Availability: http://pbil.univ-lyon1.fr/software/HoSeqI/
Contact: arigon{at}biomserv.univ-lyon1.fr
Supplementary Information: Supplementary Data are available at Bioinformatics online.
In several contexts such as (1) species or taxon identification from molecular markers of environmental organisms, (2) confrontation of a new sequence to a database, or (3) update of homologous gene family sequence databases, the classification of a new sequence into a collection is needed. This classification allows the identification of which family the sequence belongs to and contributes to the assessment of its evolutionary relationships. Today, massive sequencing techniques are routinely used and the number of new available sequences grows up quickly. The identification tasks require the chaining of different programs (for similarity search, alignment and tree computation) that are sometimes complex to handle. Moreover, some results have to be manually checked. Doing these tasks sequentially makes the work of sequence identification tedious and time-consuming. Automated bioinformatic tools are thus necessary to carry out these operations in an accurate and fast way. Some tools exist to make sequence identification. For instance, BIBI (Bioinformatic Bacterial Identification) (Devulder et al., 2003) was specifically developed for bacterial identification. The European ribosomal RNA database (Wuyts et al., 2004) compiles complete or nearly complete ribosomal RNA (rRNA) sequences and uses the BIBI algorithm in order to allow a user to make rRNA quick phylogeny analyses. The Ribosomal Database Project (Cole et al., 2005) proposes a database with aligned and annotated rRNA gene sequences and provides analysis services such as the RDP classifier that places sequences in the RDP hierarchy in order to give an initial taxonomic placement for sequences.

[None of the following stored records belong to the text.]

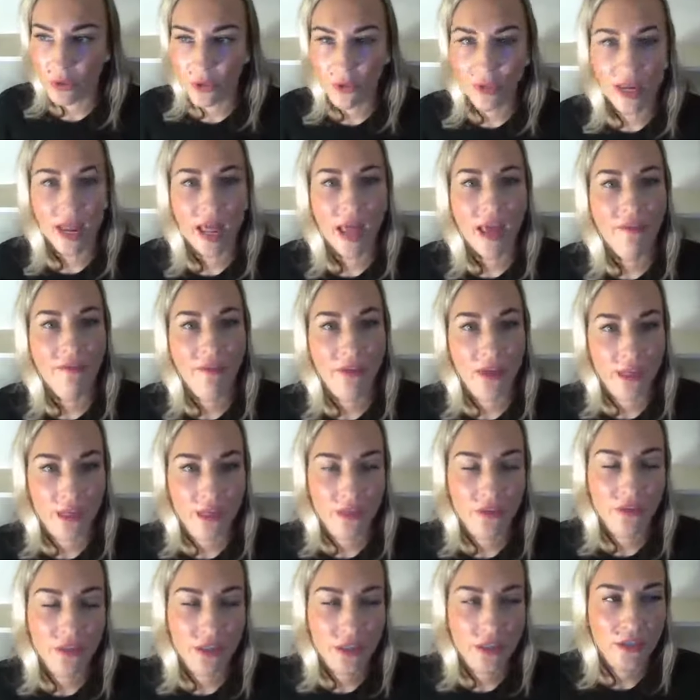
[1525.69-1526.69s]
You didn't have
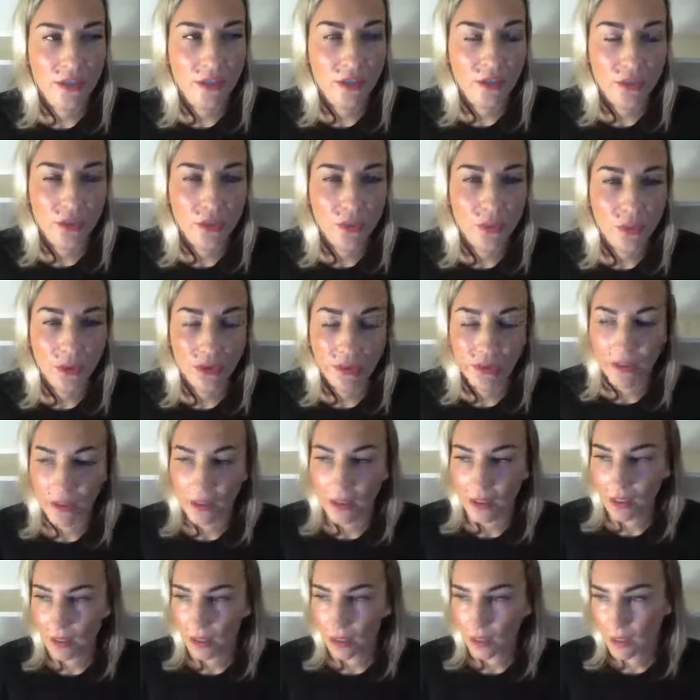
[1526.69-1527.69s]
anything to do with
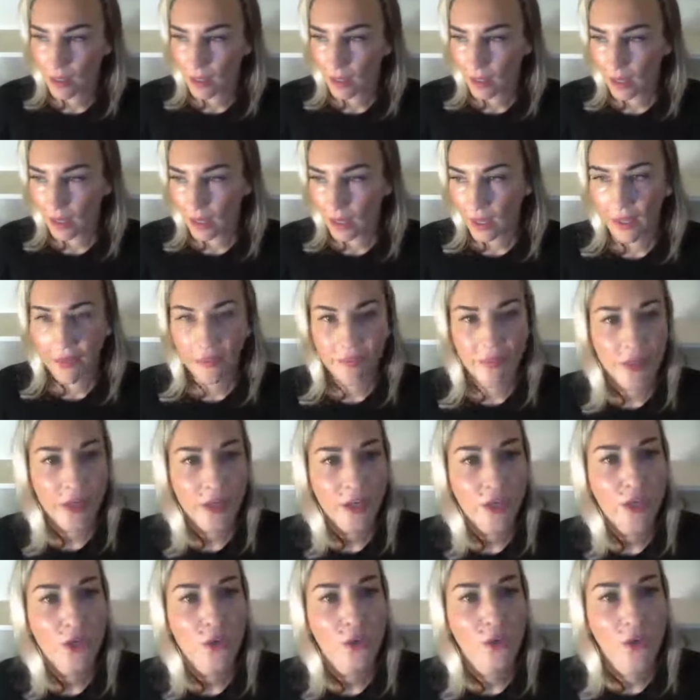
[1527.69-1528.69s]
it. And
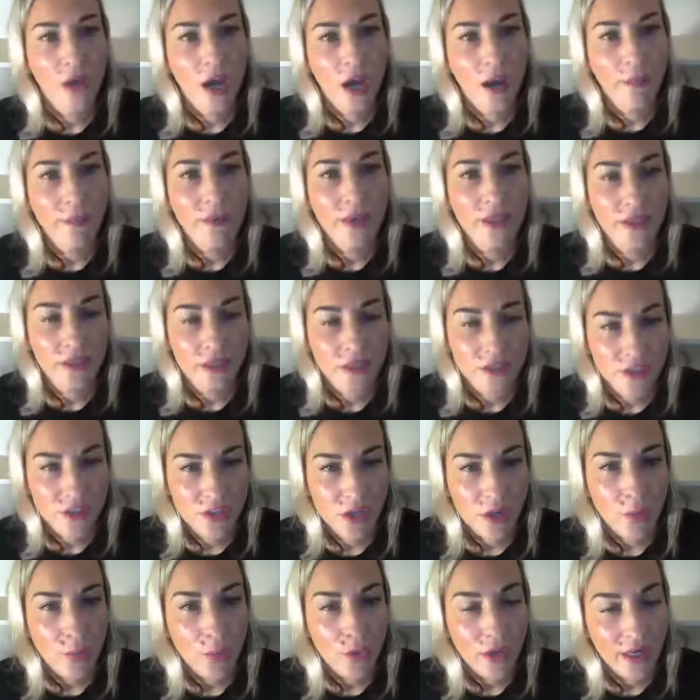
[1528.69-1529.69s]
then you come into
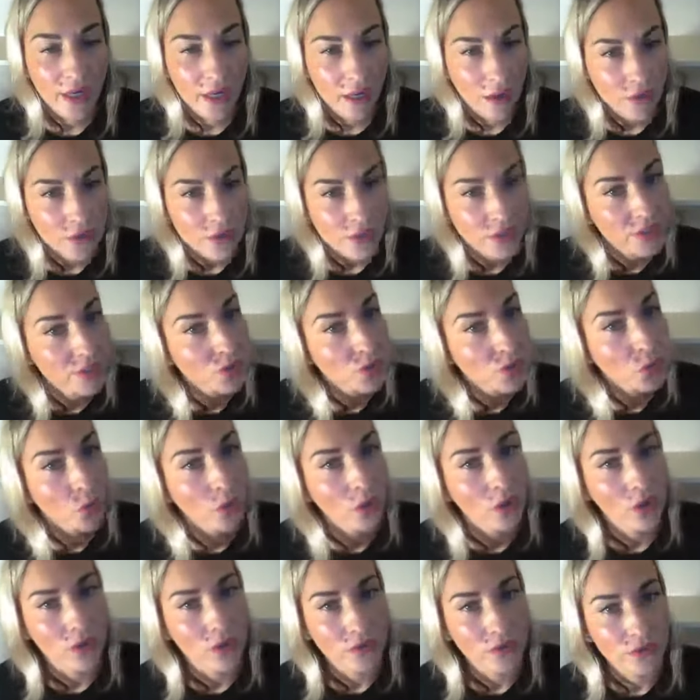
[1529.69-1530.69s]
someone else's
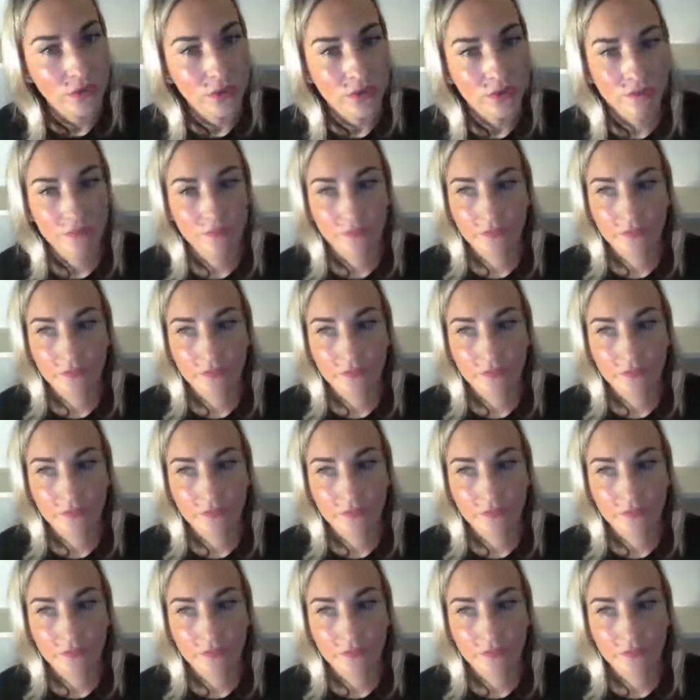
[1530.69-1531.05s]
world.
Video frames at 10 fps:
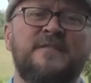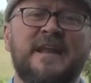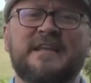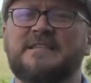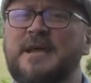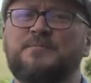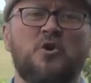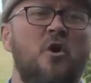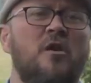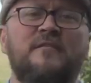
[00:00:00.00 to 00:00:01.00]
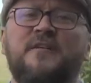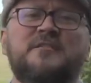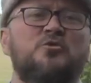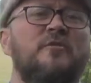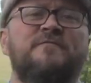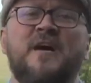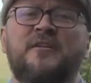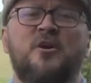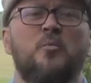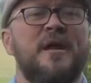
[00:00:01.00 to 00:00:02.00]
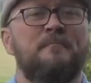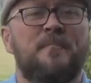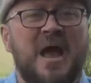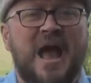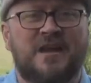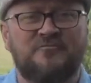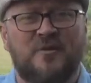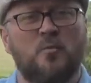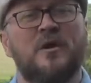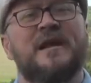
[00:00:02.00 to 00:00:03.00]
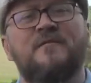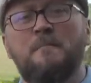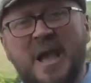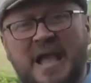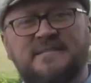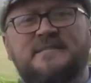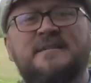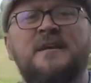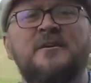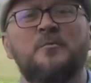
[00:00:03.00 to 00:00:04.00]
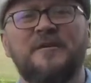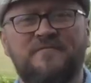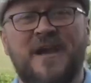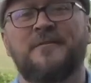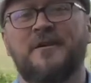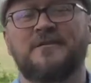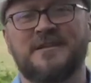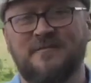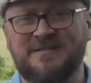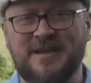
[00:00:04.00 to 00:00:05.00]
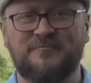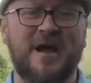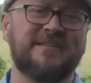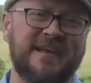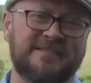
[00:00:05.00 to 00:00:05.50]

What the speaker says: that accepts all of us who have found our way back from whatever mess we found ourselves in, right?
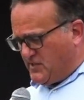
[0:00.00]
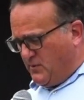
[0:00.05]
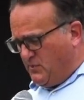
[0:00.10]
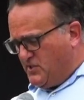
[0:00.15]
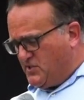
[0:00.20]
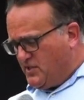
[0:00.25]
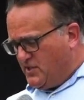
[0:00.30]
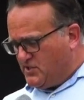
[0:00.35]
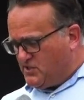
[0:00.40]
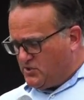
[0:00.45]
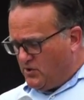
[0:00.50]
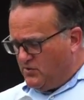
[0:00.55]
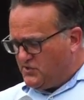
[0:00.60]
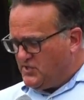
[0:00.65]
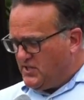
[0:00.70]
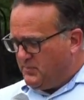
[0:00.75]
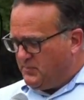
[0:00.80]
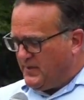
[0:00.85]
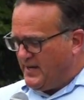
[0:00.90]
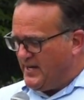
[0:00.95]
I was the
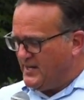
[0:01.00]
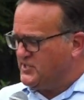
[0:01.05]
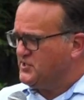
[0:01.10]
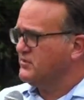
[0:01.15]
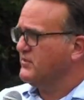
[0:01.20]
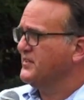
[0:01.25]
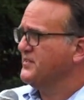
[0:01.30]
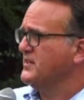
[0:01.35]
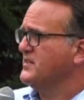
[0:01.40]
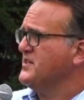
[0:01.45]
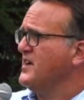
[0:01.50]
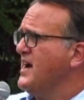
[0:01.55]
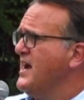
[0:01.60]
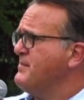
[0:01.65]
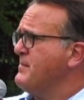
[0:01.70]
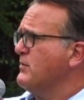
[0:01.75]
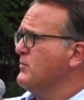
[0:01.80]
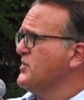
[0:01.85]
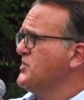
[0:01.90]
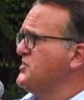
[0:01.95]
associate pastor at the
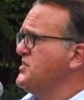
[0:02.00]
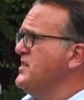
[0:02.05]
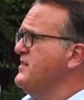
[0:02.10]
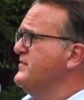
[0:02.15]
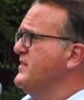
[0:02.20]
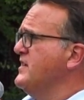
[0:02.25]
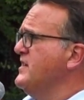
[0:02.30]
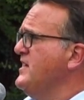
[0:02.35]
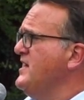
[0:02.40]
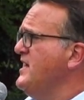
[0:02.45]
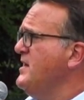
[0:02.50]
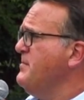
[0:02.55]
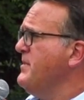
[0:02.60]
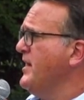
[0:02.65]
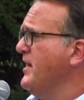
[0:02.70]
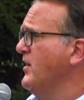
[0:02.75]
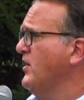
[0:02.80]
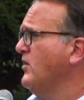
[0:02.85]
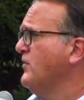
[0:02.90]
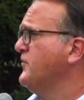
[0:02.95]
time. I received an
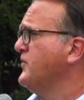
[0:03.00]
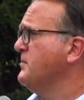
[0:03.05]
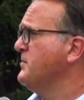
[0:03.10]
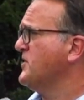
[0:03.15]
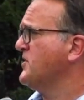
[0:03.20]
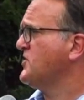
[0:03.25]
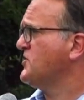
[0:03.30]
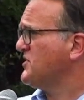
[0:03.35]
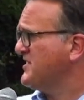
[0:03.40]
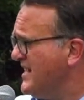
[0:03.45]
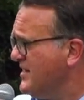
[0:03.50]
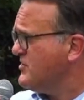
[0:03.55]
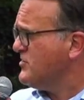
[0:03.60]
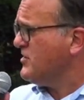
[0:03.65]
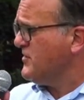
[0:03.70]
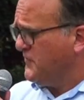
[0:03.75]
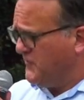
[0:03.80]
email from the Center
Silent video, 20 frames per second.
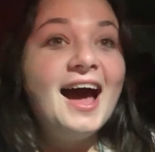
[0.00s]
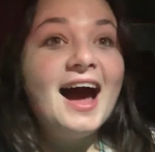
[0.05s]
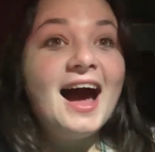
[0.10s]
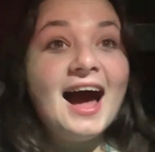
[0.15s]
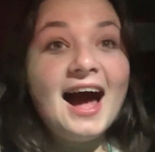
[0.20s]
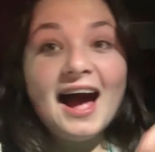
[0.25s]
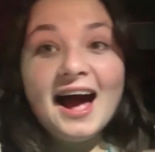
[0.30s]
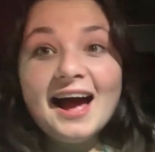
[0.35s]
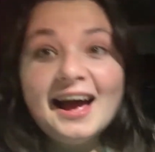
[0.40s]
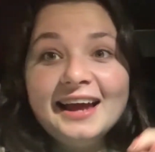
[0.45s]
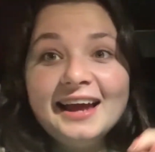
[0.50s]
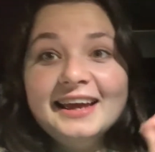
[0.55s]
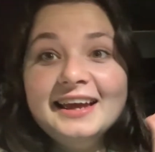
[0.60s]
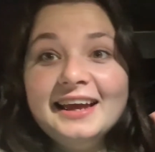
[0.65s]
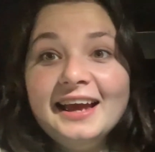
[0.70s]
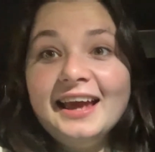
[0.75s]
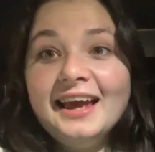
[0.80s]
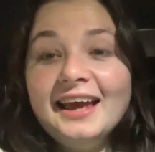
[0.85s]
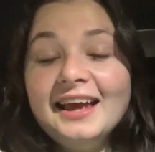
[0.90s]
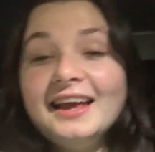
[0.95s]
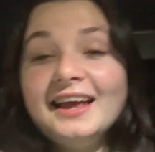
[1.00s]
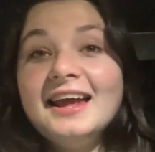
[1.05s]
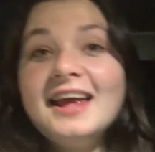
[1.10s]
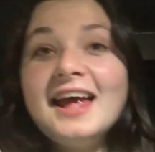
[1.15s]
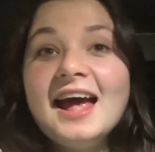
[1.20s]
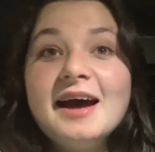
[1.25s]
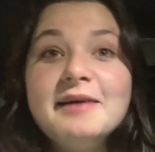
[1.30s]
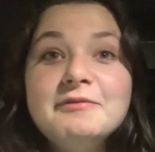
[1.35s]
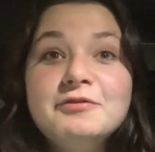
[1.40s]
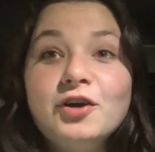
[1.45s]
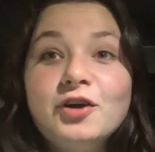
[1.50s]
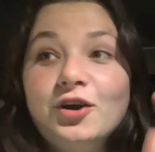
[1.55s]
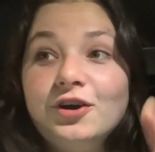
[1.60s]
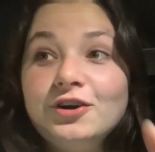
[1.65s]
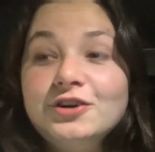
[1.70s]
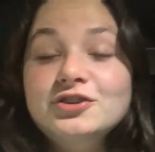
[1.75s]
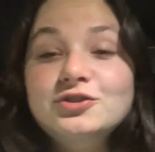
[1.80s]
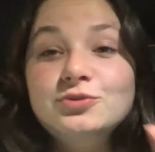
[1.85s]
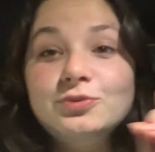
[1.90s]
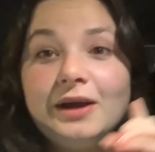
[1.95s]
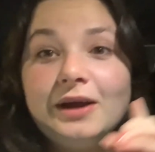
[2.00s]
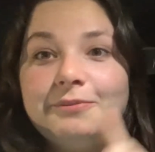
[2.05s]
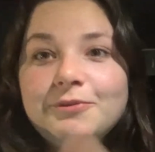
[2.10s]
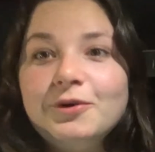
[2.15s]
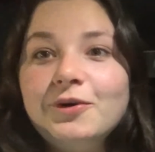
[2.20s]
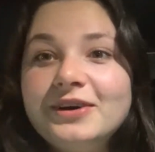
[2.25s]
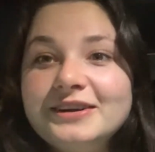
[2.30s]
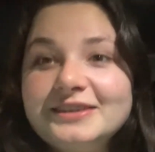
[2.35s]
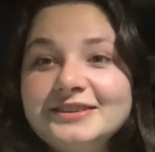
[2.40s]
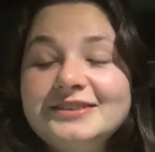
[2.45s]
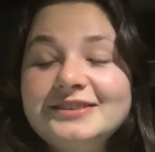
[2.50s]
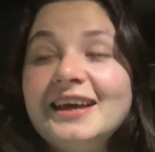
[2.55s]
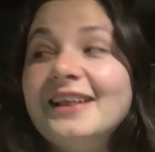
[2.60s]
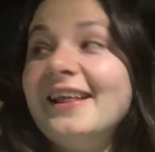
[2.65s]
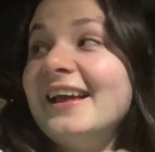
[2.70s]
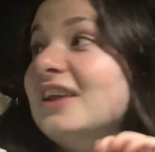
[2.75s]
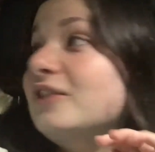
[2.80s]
I have rehearsed what I'm going to say like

We developed comprehensive sequence family databases (i.e. HOVERGEN and HOGENOM) (Duret et al., 1999) in which homologous protein gene sequences are clustered into families and aligned. These databases can be used for different purposes, among which are phylogenetic analyses. The addition of a single sequence to a given family from these databases can have many repercussions on the topology of the associated phylogenetic tree; these changes may be located near the introduced sequence, but they may also be located in deep nodes. In such case, the phylogenetic information brought by the whole family should be taken into account. Also, as HOVERGEN and HOGENOM contain large families, with several thousand sequences, powerful algorithms are required in order to quickly add a sequence to a large alignment. Currently available sequence identification tools such as those presented previously are developed to treat specific data such as rRNA sequences. BIBI algorithm limits comparisons to the most similar sequences and the RDP classifier uses a naïve Bayesian rRNA classifier. So they cannot be used effectively with large family databases such as HOVERGEN and HOGENOM.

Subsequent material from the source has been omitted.